ACTIVITY
Which lines of the listing below contain the word "frames"? Copy each of them.

RECORDS FOR PROCESSING
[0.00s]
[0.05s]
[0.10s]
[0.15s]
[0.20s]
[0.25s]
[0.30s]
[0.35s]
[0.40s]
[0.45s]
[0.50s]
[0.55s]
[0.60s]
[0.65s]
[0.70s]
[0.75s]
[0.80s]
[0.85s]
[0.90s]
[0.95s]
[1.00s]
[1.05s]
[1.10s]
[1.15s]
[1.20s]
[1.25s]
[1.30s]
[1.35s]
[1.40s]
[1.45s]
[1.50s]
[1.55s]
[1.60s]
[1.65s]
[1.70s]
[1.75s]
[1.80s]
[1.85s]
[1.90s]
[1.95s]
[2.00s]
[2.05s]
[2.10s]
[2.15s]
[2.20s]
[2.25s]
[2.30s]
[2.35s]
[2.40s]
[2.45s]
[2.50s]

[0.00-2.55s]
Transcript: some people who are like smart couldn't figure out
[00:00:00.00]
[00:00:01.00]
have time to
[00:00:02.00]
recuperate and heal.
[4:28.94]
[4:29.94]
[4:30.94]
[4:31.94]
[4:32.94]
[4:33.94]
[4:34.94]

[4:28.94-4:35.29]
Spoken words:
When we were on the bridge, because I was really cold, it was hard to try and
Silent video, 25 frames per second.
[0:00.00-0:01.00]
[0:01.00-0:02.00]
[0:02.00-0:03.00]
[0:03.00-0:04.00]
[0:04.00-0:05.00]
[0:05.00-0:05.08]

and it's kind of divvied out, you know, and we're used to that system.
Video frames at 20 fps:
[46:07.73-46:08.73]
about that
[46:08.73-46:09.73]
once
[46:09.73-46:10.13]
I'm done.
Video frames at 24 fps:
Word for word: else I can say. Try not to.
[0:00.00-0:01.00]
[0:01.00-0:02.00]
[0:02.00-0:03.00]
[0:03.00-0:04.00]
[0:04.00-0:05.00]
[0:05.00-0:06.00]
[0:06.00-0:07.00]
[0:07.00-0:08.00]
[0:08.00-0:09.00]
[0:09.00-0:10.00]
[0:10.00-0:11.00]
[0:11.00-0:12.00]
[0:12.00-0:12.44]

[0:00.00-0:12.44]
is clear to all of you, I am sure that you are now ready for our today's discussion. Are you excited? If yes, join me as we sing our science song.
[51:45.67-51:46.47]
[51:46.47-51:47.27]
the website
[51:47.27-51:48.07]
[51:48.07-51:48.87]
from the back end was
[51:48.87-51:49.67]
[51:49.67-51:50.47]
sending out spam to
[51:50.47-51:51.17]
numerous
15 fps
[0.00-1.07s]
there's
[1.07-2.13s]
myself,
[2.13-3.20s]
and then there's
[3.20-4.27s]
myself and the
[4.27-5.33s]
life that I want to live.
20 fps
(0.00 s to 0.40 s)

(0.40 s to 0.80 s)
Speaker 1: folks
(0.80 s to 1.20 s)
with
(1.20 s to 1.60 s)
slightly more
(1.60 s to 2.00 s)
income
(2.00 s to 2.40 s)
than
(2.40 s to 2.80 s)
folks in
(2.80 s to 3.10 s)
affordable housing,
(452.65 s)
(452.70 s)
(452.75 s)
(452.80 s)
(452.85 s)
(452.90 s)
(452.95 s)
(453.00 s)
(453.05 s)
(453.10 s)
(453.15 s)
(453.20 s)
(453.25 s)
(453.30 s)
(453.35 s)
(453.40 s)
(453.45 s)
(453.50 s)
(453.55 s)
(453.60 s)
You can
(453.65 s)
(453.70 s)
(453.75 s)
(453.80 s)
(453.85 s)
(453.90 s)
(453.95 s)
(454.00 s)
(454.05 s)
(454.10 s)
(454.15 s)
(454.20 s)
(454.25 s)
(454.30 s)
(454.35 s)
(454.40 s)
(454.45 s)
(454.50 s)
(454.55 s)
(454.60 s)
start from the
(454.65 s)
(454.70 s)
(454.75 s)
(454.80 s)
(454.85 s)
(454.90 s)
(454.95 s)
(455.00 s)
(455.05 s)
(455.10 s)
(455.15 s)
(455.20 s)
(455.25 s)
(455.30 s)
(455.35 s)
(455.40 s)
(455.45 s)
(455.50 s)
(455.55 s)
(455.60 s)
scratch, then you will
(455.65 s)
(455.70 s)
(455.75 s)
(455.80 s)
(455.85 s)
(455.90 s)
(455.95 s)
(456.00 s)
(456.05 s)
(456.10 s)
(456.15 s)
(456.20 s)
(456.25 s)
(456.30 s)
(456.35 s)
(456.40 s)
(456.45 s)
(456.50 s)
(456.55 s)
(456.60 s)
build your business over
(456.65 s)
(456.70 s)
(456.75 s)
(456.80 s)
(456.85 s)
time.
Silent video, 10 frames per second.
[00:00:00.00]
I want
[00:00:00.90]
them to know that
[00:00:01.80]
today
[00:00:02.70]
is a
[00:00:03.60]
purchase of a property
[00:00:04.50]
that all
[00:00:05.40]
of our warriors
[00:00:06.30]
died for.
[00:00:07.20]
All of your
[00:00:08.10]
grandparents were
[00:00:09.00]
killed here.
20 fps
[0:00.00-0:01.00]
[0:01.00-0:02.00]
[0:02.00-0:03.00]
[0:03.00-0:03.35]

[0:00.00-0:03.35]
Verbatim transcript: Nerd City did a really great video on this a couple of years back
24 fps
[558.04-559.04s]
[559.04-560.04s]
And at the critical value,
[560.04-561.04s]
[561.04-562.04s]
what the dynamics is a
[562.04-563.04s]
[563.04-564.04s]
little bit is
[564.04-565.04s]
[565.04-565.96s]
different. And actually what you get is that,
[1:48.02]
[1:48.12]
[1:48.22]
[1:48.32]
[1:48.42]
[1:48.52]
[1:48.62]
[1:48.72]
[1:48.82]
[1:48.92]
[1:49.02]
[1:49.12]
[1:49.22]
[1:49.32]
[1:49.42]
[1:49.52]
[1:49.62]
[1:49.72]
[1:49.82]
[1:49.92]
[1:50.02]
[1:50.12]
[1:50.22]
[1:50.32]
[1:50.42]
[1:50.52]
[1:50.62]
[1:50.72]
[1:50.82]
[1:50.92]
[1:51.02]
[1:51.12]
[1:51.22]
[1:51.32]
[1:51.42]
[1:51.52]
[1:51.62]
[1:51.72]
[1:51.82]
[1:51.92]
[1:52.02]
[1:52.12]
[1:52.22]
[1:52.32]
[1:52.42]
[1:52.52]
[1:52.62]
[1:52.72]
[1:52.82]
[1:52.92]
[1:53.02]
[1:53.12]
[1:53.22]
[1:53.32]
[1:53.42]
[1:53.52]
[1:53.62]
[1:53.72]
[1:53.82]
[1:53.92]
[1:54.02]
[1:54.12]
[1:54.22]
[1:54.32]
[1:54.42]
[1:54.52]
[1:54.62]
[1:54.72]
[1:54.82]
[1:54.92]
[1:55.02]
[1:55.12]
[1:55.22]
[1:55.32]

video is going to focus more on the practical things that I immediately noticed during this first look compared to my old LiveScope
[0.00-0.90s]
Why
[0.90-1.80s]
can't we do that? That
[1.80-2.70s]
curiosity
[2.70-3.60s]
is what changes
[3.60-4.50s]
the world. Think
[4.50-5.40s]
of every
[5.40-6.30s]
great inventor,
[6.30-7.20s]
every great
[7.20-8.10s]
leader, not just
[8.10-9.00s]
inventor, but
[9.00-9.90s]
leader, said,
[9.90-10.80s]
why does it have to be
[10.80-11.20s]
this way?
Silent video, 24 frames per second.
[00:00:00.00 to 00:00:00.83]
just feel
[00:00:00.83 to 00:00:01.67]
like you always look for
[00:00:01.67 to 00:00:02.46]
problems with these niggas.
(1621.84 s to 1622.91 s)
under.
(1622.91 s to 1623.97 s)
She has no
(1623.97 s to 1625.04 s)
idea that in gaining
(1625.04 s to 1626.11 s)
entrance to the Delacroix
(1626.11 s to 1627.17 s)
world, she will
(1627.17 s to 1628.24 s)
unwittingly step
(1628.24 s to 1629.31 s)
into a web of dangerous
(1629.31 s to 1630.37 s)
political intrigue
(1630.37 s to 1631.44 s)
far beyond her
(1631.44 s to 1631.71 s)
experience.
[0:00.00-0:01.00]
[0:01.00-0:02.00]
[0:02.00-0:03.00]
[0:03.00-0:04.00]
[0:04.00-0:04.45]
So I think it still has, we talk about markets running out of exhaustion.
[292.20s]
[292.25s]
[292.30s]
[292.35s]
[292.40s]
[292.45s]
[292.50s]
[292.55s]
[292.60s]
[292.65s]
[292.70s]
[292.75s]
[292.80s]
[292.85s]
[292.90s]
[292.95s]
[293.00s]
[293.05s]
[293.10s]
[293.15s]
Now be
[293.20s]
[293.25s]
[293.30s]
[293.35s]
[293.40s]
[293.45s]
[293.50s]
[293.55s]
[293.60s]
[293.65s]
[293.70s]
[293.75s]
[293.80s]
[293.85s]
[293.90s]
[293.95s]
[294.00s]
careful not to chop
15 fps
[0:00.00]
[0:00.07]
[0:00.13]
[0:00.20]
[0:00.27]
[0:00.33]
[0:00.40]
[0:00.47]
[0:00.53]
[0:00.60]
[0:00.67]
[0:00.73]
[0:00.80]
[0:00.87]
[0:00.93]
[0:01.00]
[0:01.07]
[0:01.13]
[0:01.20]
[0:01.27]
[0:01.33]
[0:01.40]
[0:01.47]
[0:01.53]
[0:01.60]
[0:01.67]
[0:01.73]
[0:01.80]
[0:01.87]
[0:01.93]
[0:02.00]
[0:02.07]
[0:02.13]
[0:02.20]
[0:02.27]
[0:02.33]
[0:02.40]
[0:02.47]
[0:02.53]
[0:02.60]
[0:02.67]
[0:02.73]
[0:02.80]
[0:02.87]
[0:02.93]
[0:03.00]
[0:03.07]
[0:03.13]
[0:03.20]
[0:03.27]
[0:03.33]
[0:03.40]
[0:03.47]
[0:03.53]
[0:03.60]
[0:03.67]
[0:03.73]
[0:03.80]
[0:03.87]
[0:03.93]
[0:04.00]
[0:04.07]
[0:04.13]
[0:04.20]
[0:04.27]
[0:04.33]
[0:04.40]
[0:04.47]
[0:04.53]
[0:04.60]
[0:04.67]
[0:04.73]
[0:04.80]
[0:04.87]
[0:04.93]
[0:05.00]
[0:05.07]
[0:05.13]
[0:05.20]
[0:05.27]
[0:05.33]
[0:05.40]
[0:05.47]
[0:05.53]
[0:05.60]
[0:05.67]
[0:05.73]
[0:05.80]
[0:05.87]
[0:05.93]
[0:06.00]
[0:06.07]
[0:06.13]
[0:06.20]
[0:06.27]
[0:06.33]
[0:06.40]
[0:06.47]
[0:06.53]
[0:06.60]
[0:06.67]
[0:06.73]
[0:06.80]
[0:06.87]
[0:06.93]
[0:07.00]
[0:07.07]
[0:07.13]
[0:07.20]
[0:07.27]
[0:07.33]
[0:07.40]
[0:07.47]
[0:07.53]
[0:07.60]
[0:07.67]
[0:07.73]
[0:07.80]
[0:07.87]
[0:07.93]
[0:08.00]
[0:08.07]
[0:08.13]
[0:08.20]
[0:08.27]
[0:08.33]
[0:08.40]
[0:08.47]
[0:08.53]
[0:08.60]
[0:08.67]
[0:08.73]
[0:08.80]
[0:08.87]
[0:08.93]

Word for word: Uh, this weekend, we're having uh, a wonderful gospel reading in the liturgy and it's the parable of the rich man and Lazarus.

WRITTEN REPLY
Silent video, 25 frames per second.
Video frames at 20 fps:
Video frames at 24 fps:
Silent video, 10 frames per second.
Silent video, 24 frames per second.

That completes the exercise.